After the departure of actors Carlos Villagrán and Ramón Valdés from El Chavo in 1978, Jaimito took over a compensating role in their place beginning in 1979 and spanning through the end of the programme in 1992. Padilla had worked with Villagrán before but got to know Gómez Bolaños through the connection in El Chapulín.

Jaimito misses the 1981 season only, as Valdés briefly returned in the character of Don Ramón. After Valdés indefinitely abandoned El Chavo the following year, Jaimito returned and remained in his place until the conclusion of the series.

== Characterisation ==
Jaimito is an elderly man who is always tired or, as he prefers to say, in a state of fatigue that he cannot help. Clad in an all-grey uniform, a peaked grey cap and a neck scarf, Jaimito additionally carries a large brown bag stuffed with letters. He also carries a bicycle that the post service gave him as a condition for the delivery of the notifications; however, Jaimito lied to them in order to preserve his job given that he never learned to ride on a bicycle.

He is a native of the small town of Tangamandapio, Michoacán, a place that he describes in beautiful and idealistic words in a trance-like state, just to receive scoffing and frustration from the other characters. Jaimito is deeply cherished by El Chavo del Ocho, regardless of common altercations, mainly due to El Chavo's clumsiness and mischievous behaviour. On the other hand, he is despised by Doña Florinda, who accuses him of being slow in delivering correspondence, while another character, Doña Clotilde tends to show mixed feelings for Jaimito.

Jaimito has a main catchphrase that he uses to say that he cannot help or evade fatigue, a response he gives whenever other characters reproach his lack of motivation in his work. For that reason as well as for his fixation with Tangamandapio and how life is supposedly much better there, Jaimito is the subject of mockery and insults from children and adults alike, especially from Professor Jirafales, who treats him as an illiterate old man.

== Costume ==
Jaimito walks with difficulty and always seems to be out of oxygen. His attitude in handing over his bag for the other characters to search for their own letter draws backlash from Doña Florinda and Doña Clotilde, as well as from Doña Nieves, the great-grandmother of La Chilindrina. This unkempt personality matches with his outfit, made of all-grey clothing, from a peaked cap to a shirt and saggy pants, additionally having a belt around his waist. Jaimito has a big and bushy white and grey moustache, a neck scarf, and wears rundown glasses, always posed on the bridge of his nose.
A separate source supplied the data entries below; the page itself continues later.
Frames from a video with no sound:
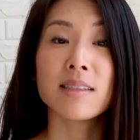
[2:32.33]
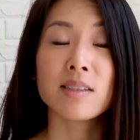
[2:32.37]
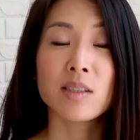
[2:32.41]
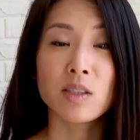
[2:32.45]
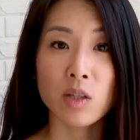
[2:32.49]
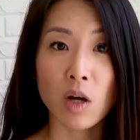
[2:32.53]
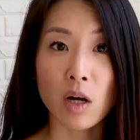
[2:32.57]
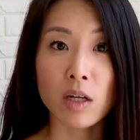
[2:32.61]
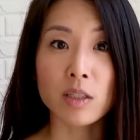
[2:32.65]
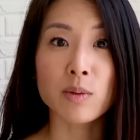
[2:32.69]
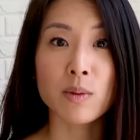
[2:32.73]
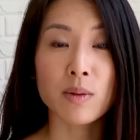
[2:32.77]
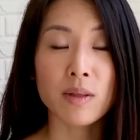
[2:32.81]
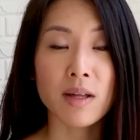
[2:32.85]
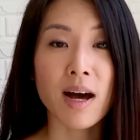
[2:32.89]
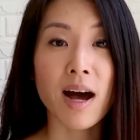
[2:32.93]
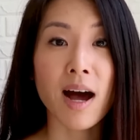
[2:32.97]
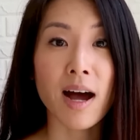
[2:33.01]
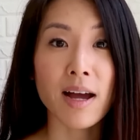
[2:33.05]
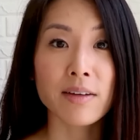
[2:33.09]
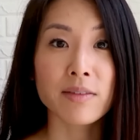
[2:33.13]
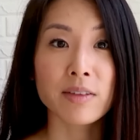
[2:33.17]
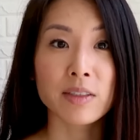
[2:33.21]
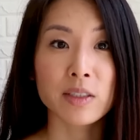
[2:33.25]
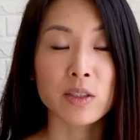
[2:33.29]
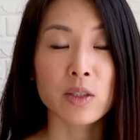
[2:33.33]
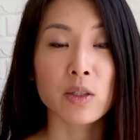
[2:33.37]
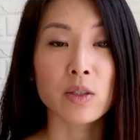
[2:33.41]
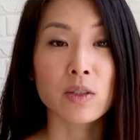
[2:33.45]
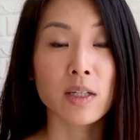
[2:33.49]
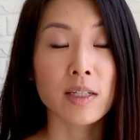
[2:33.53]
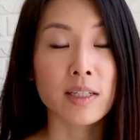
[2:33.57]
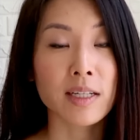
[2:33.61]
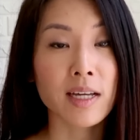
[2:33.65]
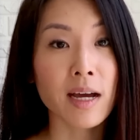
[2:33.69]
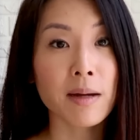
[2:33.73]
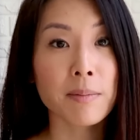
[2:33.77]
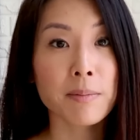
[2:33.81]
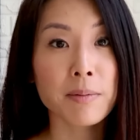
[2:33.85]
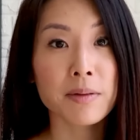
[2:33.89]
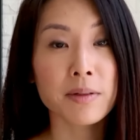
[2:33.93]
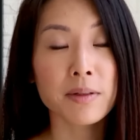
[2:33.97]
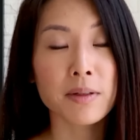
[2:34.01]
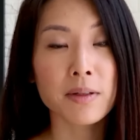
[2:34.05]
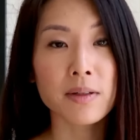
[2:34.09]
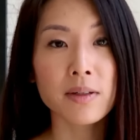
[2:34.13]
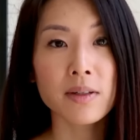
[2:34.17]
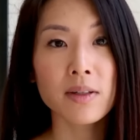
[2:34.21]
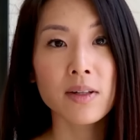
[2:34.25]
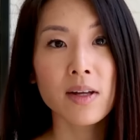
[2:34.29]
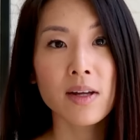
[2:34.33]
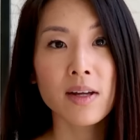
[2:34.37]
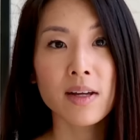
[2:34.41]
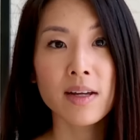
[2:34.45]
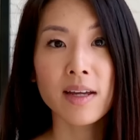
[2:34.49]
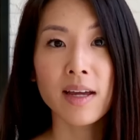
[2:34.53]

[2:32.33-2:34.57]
stocks with a high return on capital,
His big brown bag is always overloaded with letters; he carries it crossed across his chest or resting on his bike. Since Jaimito does not know how to use a bicycle, he walks beside it, saying that he has suffered painful falls while trying to master the technique of riding them.

== Other appearances ==
As other characters from El Chavo, Jaimito has appeared in other related series, including sketches of Chespirito and films like El Chanfle and El Chanfle 2. He was also featured in segments of Doctor Chapatín and El Chapulín Colorado. In the 1995 short novel by Gómez Bolaños, El diario del Chavo del Ocho, Jaimito is a main character interacting with all other neighbours, including Quico and Don Ramón, two characters that he did not get to know in the TV series.

Jaimito is voiced by Leonardo García in El Chavo Animado and by Dave Mallow in the English dubbing, where he is known as Manny the Mailman.

Jaimito is portrayed by actor Óscar Narváez in the 2025 HBO Max series Chespirito: Not Really on Purpose.

== Aftermath ==
Padilla died on 3 February 1994 in Mexico City as a result of diabetes. His death occurred while he was recording a programme with Gómez Bolaños, who found him dead on the set. He was 75.

On 25 July 2012, municipal leader of Tangamandapio, Juan Campos González, inaugurated a bronze statue in honour of Jaimito the Mailman. González praised the legacy of Padilla's acting as Jaimito, saying that Tangamandapio became internationally known as a place of red-glowing twilights thanks to Padilla's work.